Interest on NCD is taxed under head ‘other sources’ at applicable slab rates, paid periodically or cumulatively.
By Chirag Nangia
What is the tax on NCDs with cumulative payment option if held for more than 36 months? And what should be the tax applicable on listed vs non-listed NCD?
Interest on NCD is taxed under head ‘other sources’ at applicable slab rates, paid periodically or cumulatively. Interest is not subject to tax deduction at source if NCDs are held in dematerialised form and are listed on a stock exchange. Profit on sale/ redemption of NCDs has to be offered to tax as ‘Capital Gains’. For listed NCDs, gains are classified as long term, if NCDs are held for a period more than one year, else it is treated as short term. Gains from sale of unlisted NCDs are long term if the debentures are held for more than 36 months.
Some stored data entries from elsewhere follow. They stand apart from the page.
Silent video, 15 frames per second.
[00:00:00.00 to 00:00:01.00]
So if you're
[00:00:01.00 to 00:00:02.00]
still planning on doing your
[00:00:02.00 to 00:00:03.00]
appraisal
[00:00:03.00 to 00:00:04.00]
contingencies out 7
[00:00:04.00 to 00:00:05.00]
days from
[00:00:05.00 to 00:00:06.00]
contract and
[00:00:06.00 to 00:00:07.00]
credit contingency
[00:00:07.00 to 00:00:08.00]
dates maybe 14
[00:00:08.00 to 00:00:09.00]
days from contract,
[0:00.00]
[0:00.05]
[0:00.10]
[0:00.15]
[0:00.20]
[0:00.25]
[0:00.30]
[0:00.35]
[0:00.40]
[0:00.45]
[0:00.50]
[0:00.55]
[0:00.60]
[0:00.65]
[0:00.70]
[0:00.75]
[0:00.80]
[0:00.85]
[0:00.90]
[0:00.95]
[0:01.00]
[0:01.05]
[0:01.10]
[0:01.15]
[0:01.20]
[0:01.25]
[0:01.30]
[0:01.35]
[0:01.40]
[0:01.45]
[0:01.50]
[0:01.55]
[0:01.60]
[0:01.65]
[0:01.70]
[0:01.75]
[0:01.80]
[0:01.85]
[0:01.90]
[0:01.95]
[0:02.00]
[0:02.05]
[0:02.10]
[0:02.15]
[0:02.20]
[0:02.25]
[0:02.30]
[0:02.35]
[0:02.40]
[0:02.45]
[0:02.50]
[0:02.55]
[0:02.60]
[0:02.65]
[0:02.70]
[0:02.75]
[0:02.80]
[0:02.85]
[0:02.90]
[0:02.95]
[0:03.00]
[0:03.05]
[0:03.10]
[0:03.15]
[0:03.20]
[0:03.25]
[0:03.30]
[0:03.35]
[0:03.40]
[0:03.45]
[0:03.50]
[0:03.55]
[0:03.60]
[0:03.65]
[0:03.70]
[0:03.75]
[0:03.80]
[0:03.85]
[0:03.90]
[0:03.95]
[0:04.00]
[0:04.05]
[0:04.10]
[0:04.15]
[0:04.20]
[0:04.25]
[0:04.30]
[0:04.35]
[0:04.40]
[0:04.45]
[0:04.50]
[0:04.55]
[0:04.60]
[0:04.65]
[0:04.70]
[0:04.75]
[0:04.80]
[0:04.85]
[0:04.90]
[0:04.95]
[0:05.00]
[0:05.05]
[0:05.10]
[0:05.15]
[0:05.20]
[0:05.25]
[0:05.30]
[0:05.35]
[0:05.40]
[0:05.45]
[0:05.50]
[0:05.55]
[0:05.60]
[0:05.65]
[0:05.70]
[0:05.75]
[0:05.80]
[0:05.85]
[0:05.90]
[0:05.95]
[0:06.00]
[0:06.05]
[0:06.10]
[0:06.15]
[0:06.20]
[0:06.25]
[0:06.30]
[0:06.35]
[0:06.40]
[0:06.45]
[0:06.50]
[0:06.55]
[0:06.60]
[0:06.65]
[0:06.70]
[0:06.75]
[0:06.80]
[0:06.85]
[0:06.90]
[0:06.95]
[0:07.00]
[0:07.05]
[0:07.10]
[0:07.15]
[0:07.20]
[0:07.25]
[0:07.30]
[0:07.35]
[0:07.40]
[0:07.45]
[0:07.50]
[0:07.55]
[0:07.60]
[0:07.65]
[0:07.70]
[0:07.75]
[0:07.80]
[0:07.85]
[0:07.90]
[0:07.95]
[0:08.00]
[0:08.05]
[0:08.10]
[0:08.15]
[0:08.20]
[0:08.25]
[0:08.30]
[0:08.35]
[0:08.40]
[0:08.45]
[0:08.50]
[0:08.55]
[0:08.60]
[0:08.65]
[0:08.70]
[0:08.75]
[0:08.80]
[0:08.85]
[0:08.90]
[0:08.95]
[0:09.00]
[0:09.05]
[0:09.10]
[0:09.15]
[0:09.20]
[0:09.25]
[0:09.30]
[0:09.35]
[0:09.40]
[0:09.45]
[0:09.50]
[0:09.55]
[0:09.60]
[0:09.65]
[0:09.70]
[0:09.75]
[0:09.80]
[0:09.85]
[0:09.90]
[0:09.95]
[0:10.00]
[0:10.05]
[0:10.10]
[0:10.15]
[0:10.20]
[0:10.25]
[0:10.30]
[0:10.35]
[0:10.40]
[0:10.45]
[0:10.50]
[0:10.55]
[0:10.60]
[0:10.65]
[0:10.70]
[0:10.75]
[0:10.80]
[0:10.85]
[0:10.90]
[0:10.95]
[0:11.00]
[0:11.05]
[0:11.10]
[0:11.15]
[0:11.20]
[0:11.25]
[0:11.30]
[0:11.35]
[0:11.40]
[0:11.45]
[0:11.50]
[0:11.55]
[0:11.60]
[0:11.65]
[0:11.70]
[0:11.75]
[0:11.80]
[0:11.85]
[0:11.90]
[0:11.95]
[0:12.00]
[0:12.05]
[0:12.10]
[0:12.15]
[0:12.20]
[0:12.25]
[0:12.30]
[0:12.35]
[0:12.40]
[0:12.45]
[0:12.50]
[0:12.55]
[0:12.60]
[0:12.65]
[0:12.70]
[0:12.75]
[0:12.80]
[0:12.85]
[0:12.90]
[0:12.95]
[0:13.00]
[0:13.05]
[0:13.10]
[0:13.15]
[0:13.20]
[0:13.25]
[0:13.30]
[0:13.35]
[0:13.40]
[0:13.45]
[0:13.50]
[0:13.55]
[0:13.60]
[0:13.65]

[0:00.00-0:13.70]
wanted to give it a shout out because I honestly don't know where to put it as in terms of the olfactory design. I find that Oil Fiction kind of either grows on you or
While STCG is taxed at applicable slab rates, LTCG is taxed at a flat rate of 20% with indexation. However, for listed NCDs, LTCG may be computed at 10% without indexation/ 20% with indexation, as per your choice.
I am a salaried person and have less than Rs 1 lakh LTCG from equity shares. For filing ITR of AY 2021-22 , do I have to mention my LTCG in capital gains in ITR 2 or do I need to file ITR 1 since LTCG is less than Rs 1 lakh?
While filing ITR, details of income from all sources, whether taxable/ exempt, have to be disclosed. Therefore, although LTCG on sale of listed equity shares and units of equity-oriented mutual funds, less than Rs 1 lakh are not taxable, you have to disclose all in ITR 2.
I received Rs 7,000 as LTCG. My other source of income is interest from bank deposits. As it is less than Rs 1 lakh, do I still have to show it in ITR?
You must disclose it in the ITR (sale consideration, cost of acquisition, etc.). The ITR utility shall automatically grant exemption and you shall not be required to pay tax thereon. Form 26AS contains all the details pertaining to TDS, tax collected at source, advance/ self-assessment taxes paid, etc. In case of resident taxpayers, long-term capital gains referred above are not subject to TDS. Therefore, it will not be reflected in Form 26AS. Nevertheless, the department has access to information relating to transactions in securities.